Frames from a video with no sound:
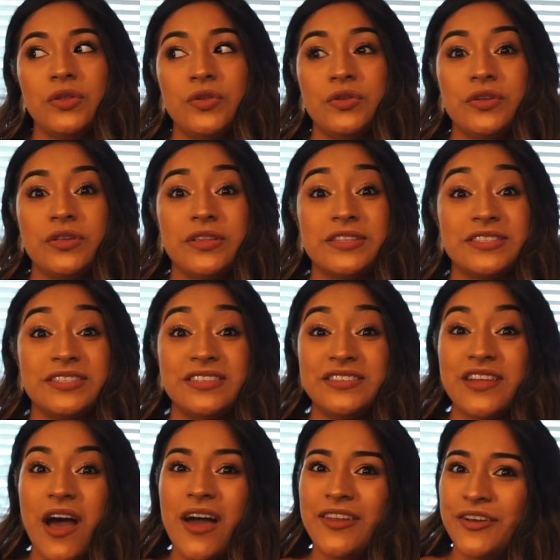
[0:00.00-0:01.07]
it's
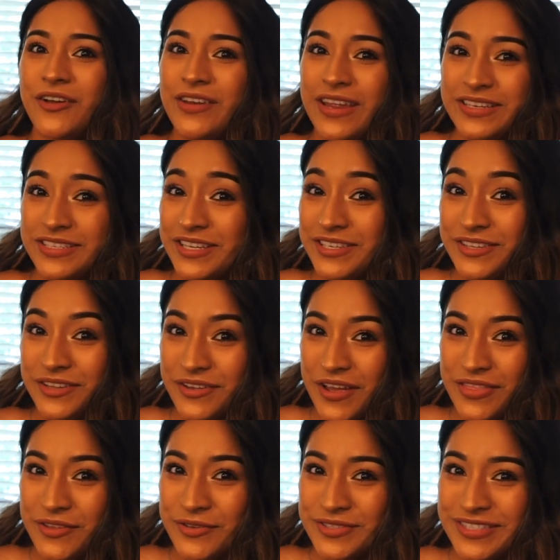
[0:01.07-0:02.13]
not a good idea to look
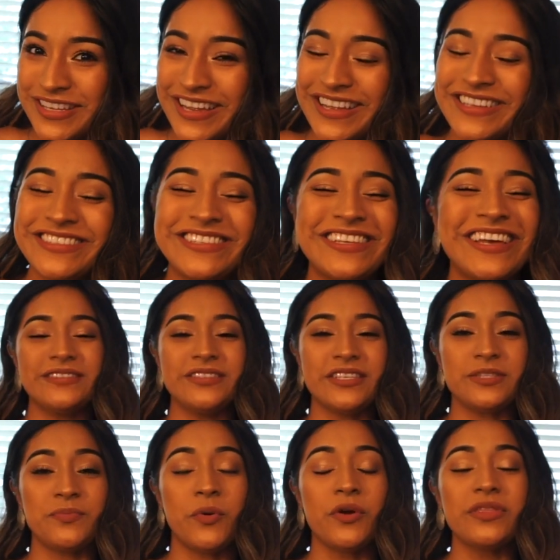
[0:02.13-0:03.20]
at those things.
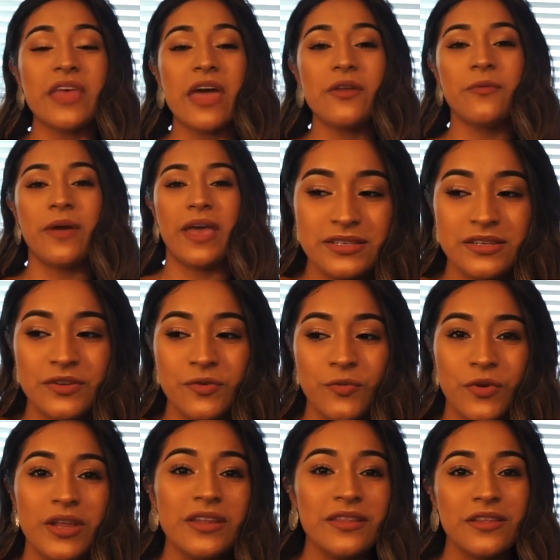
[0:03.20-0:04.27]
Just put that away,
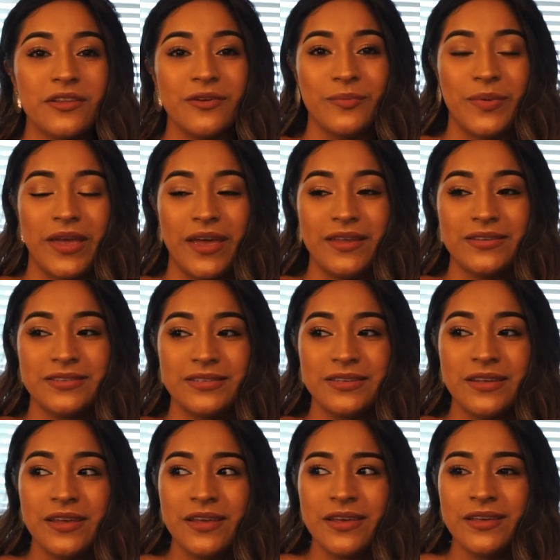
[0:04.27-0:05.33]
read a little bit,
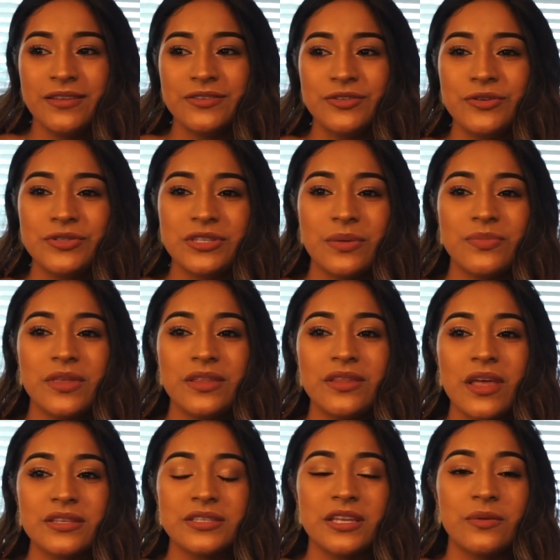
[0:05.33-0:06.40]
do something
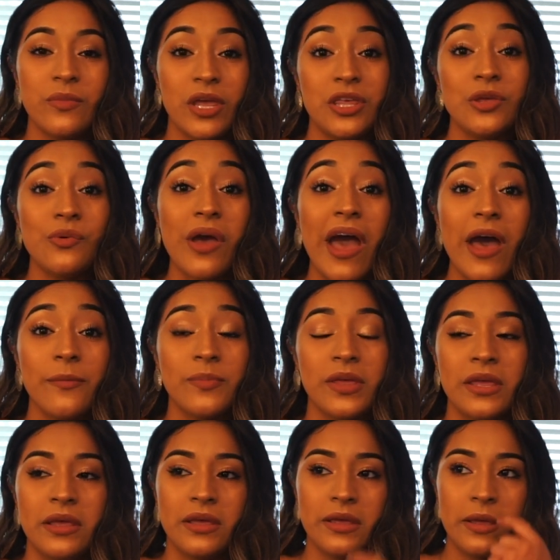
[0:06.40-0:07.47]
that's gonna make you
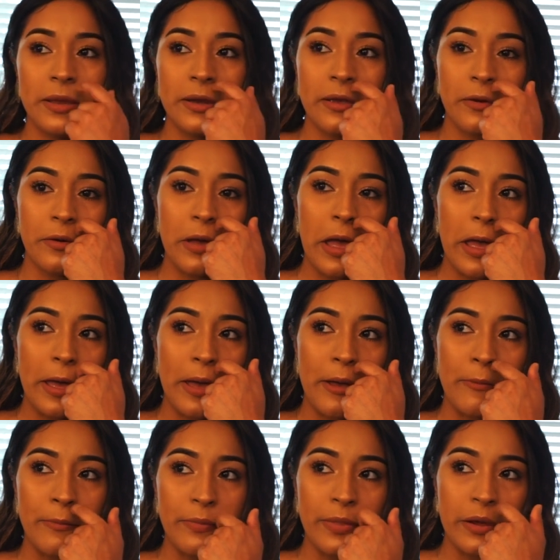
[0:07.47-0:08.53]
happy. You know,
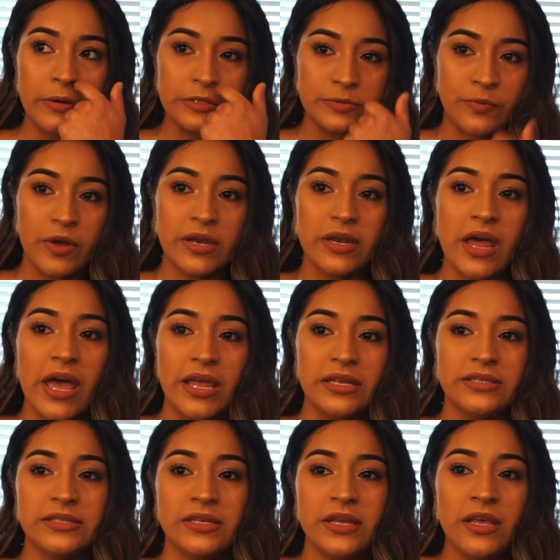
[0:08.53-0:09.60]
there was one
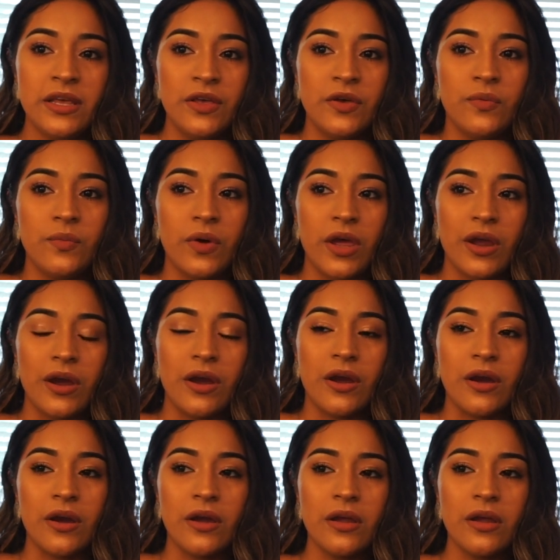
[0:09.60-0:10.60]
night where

***

**PROBLEM**:
From the first record to the last, copy everything exactly except the pictures.

**ANSWER TO THE EXERCISE**:
Frames from a video with no sound:
[0:00.00-0:01.07]
it's
[0:01.07-0:02.13]
not a good idea to look
[0:02.13-0:03.20]
at those things.
[0:03.20-0:04.27]
Just put that away,
[0:04.27-0:05.33]
read a little bit,
[0:05.33-0:06.40]
do something
[0:06.40-0:07.47]
that's gonna make you
[0:07.47-0:08.53]
happy. You know,
[0:08.53-0:09.60]
there was one
[0:09.60-0:10.60]
night where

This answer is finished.